● **Work item**
Write the listing out again word for word, excluding any pictures.

● **Task data**
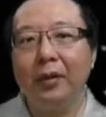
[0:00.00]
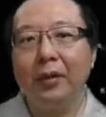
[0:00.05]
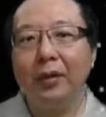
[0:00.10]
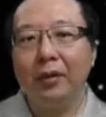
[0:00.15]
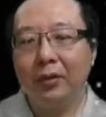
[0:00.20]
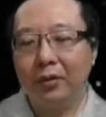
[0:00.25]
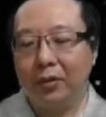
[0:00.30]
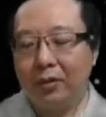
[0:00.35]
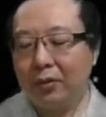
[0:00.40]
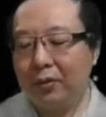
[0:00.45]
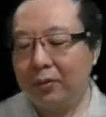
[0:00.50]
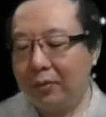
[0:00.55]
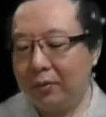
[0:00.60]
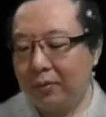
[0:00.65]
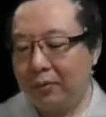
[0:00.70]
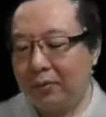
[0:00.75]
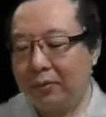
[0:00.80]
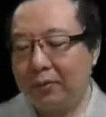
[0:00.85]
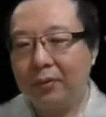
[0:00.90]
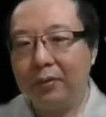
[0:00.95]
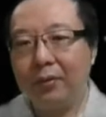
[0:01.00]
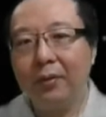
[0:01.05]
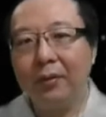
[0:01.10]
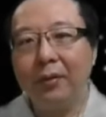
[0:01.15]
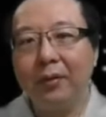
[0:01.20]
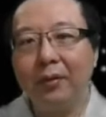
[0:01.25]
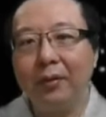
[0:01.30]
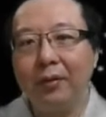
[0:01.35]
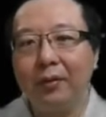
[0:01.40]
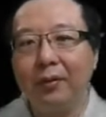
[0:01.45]
So
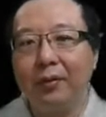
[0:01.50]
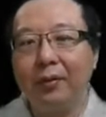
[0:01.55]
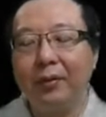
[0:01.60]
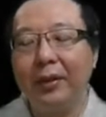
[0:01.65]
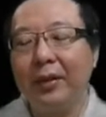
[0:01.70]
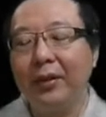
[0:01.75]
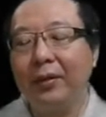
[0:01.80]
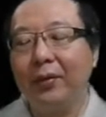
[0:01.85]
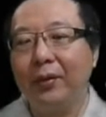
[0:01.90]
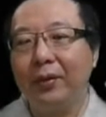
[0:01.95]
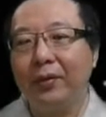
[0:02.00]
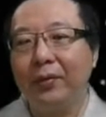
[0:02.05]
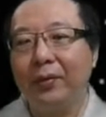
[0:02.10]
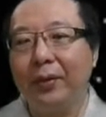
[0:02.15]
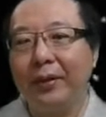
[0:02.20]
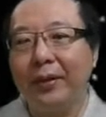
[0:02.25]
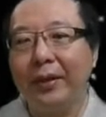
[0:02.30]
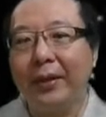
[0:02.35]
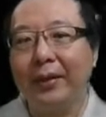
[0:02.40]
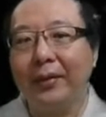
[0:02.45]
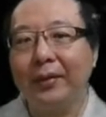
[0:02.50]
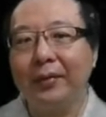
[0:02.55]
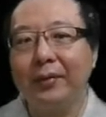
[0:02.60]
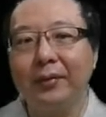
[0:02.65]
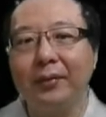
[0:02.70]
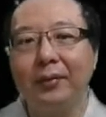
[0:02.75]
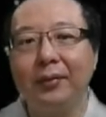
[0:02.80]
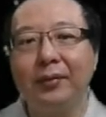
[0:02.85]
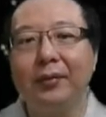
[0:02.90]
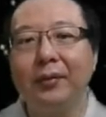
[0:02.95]
then we're done.
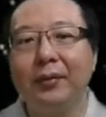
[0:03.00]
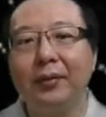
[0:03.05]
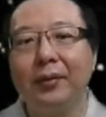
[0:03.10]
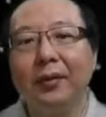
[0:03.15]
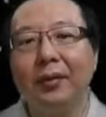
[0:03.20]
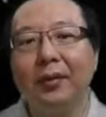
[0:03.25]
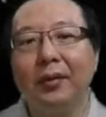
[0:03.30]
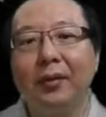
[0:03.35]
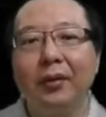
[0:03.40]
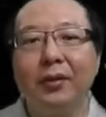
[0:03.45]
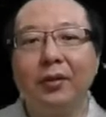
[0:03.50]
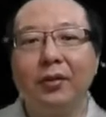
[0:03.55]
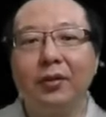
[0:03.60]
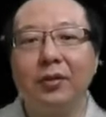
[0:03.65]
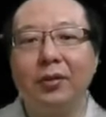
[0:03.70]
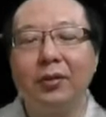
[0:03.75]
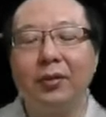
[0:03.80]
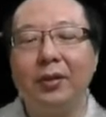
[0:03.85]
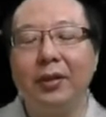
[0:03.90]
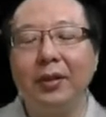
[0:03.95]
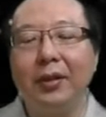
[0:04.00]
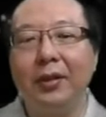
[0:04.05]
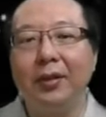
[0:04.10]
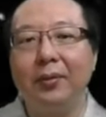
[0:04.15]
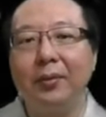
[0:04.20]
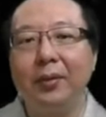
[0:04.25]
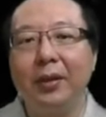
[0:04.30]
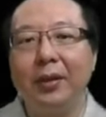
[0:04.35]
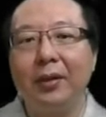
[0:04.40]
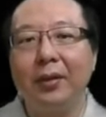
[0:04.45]
So here
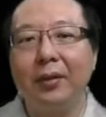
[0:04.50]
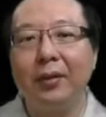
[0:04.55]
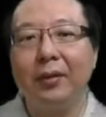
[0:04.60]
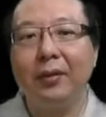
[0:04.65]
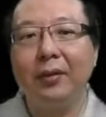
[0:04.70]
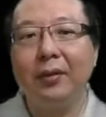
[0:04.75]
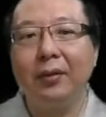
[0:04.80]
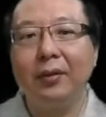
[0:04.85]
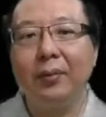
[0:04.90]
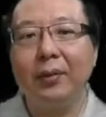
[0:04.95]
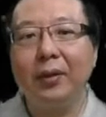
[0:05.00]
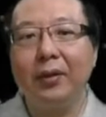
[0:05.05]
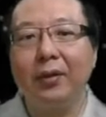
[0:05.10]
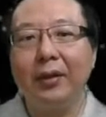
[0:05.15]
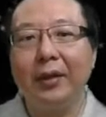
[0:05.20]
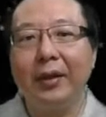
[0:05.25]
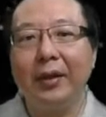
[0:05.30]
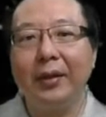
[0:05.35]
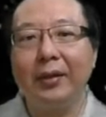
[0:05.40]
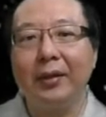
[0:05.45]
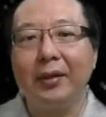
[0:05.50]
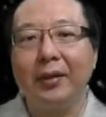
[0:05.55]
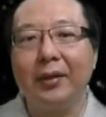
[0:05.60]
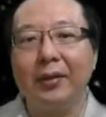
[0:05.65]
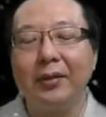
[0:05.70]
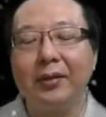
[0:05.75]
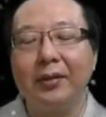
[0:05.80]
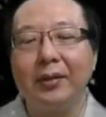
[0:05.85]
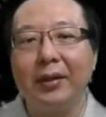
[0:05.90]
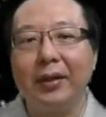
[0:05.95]
we look at the
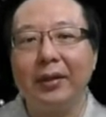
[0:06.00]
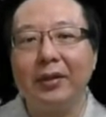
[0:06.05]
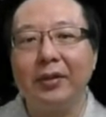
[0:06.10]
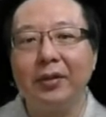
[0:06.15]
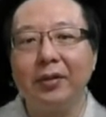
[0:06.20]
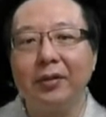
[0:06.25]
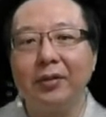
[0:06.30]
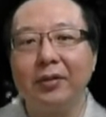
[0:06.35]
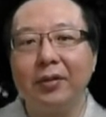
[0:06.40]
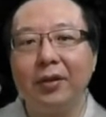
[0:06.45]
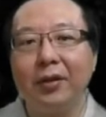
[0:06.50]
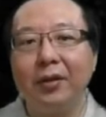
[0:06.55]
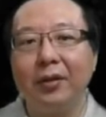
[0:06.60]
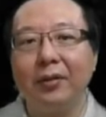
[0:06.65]
selection sort.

● **Answer to the problem**
[0:00.00]
[0:00.05]
[0:00.10]
[0:00.15]
[0:00.20]
[0:00.25]
[0:00.30]
[0:00.35]
[0:00.40]
[0:00.45]
[0:00.50]
[0:00.55]
[0:00.60]
[0:00.65]
[0:00.70]
[0:00.75]
[0:00.80]
[0:00.85]
[0:00.90]
[0:00.95]
[0:01.00]
[0:01.05]
[0:01.10]
[0:01.15]
[0:01.20]
[0:01.25]
[0:01.30]
[0:01.35]
[0:01.40]
[0:01.45]
So
[0:01.50]
[0:01.55]
[0:01.60]
[0:01.65]
[0:01.70]
[0:01.75]
[0:01.80]
[0:01.85]
[0:01.90]
[0:01.95]
[0:02.00]
[0:02.05]
[0:02.10]
[0:02.15]
[0:02.20]
[0:02.25]
[0:02.30]
[0:02.35]
[0:02.40]
[0:02.45]
[0:02.50]
[0:02.55]
[0:02.60]
[0:02.65]
[0:02.70]
[0:02.75]
[0:02.80]
[0:02.85]
[0:02.90]
[0:02.95]
then we're done.
[0:03.00]
[0:03.05]
[0:03.10]
[0:03.15]
[0:03.20]
[0:03.25]
[0:03.30]
[0:03.35]
[0:03.40]
[0:03.45]
[0:03.50]
[0:03.55]
[0:03.60]
[0:03.65]
[0:03.70]
[0:03.75]
[0:03.80]
[0:03.85]
[0:03.90]
[0:03.95]
[0:04.00]
[0:04.05]
[0:04.10]
[0:04.15]
[0:04.20]
[0:04.25]
[0:04.30]
[0:04.35]
[0:04.40]
[0:04.45]
So here
[0:04.50]
[0:04.55]
[0:04.60]
[0:04.65]
[0:04.70]
[0:04.75]
[0:04.80]
[0:04.85]
[0:04.90]
[0:04.95]
[0:05.00]
[0:05.05]
[0:05.10]
[0:05.15]
[0:05.20]
[0:05.25]
[0:05.30]
[0:05.35]
[0:05.40]
[0:05.45]
[0:05.50]
[0:05.55]
[0:05.60]
[0:05.65]
[0:05.70]
[0:05.75]
[0:05.80]
[0:05.85]
[0:05.90]
[0:05.95]
we look at the
[0:06.00]
[0:06.05]
[0:06.10]
[0:06.15]
[0:06.20]
[0:06.25]
[0:06.30]
[0:06.35]
[0:06.40]
[0:06.45]
[0:06.50]
[0:06.55]
[0:06.60]
[0:06.65]
selection sort.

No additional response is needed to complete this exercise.